> _Activity_
In the records below, the line with "(2050.71 s to 2051.36 s)" and every line after it must be written out exactly; no pictures belong in the result.

━━ The data

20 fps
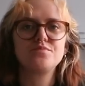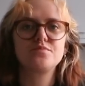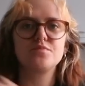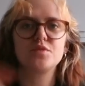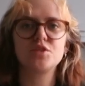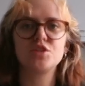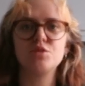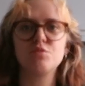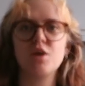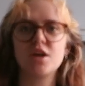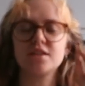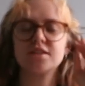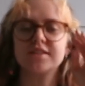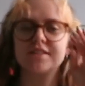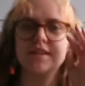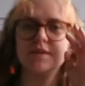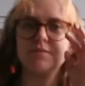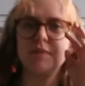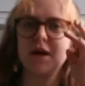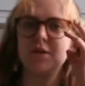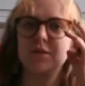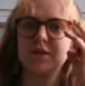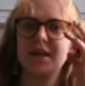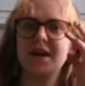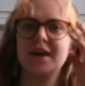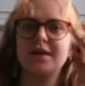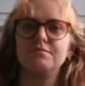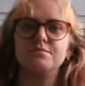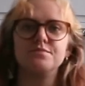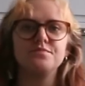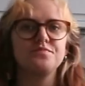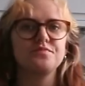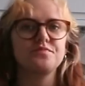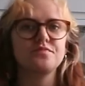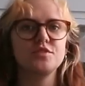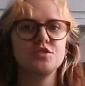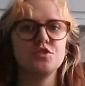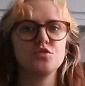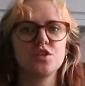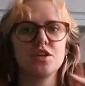But she wanted to sleep out with them.
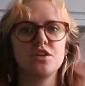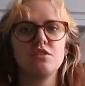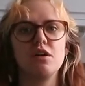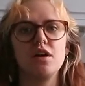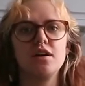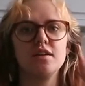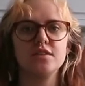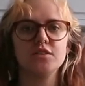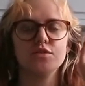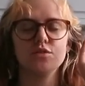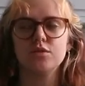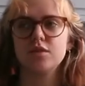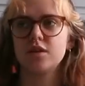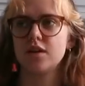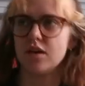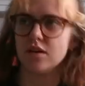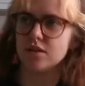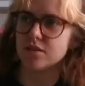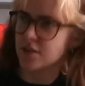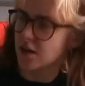She was like crying at the door and all,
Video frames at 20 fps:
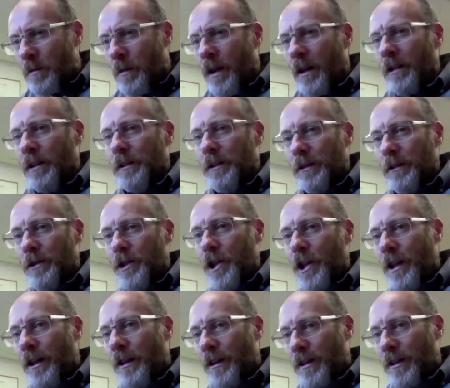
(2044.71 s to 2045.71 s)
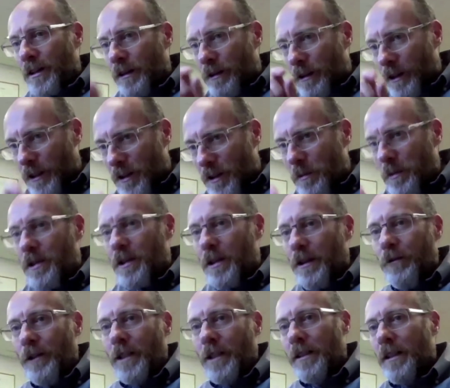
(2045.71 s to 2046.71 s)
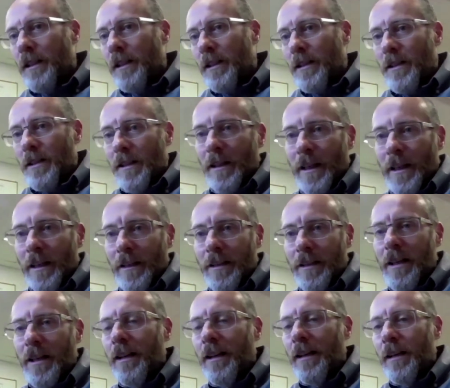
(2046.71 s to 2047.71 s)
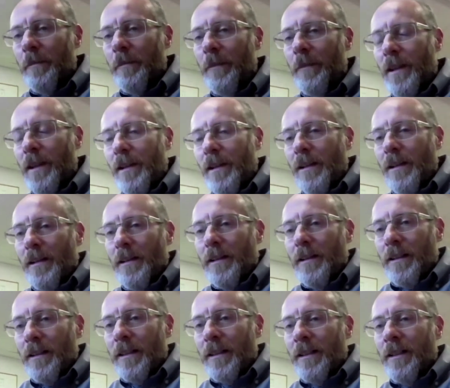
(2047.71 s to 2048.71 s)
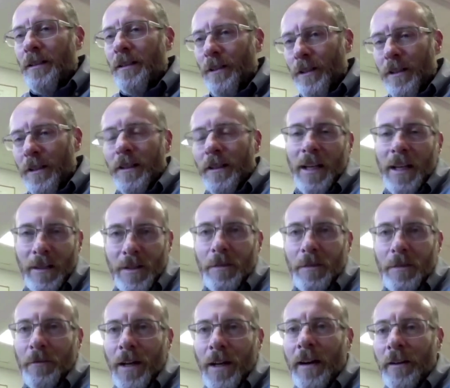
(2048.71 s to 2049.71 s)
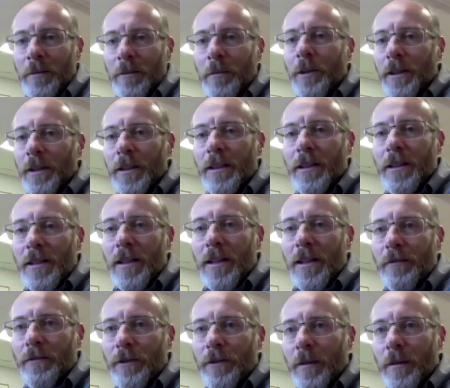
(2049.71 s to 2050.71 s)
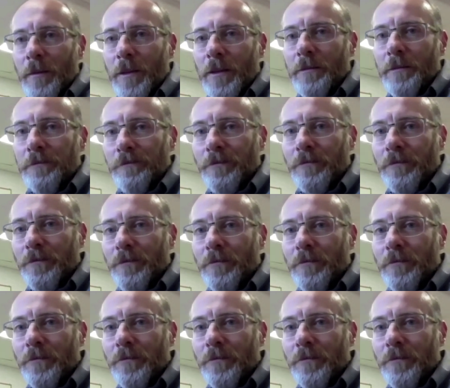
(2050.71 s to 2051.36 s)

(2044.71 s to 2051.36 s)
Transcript: small little chunks, look at specific things at a time, uh, you can gain some valuable insight from them.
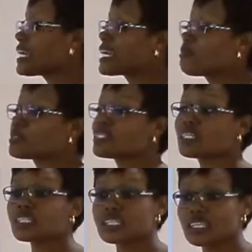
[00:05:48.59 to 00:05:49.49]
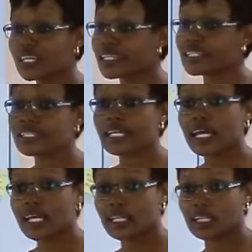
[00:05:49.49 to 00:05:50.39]
keeps chasing his
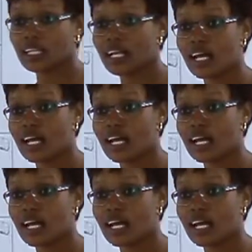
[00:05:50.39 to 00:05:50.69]
tail.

━━━━

> _Result for this task_
(2050.71 s to 2051.36 s)

(2044.71 s to 2051.36 s)
Transcript: small little chunks, look at specific things at a time, uh, you can gain some valuable insight from them.
[00:05:48.59 to 00:05:49.49]
[00:05:49.49 to 00:05:50.39]
keeps chasing his
[00:05:50.39 to 00:05:50.69]
tail.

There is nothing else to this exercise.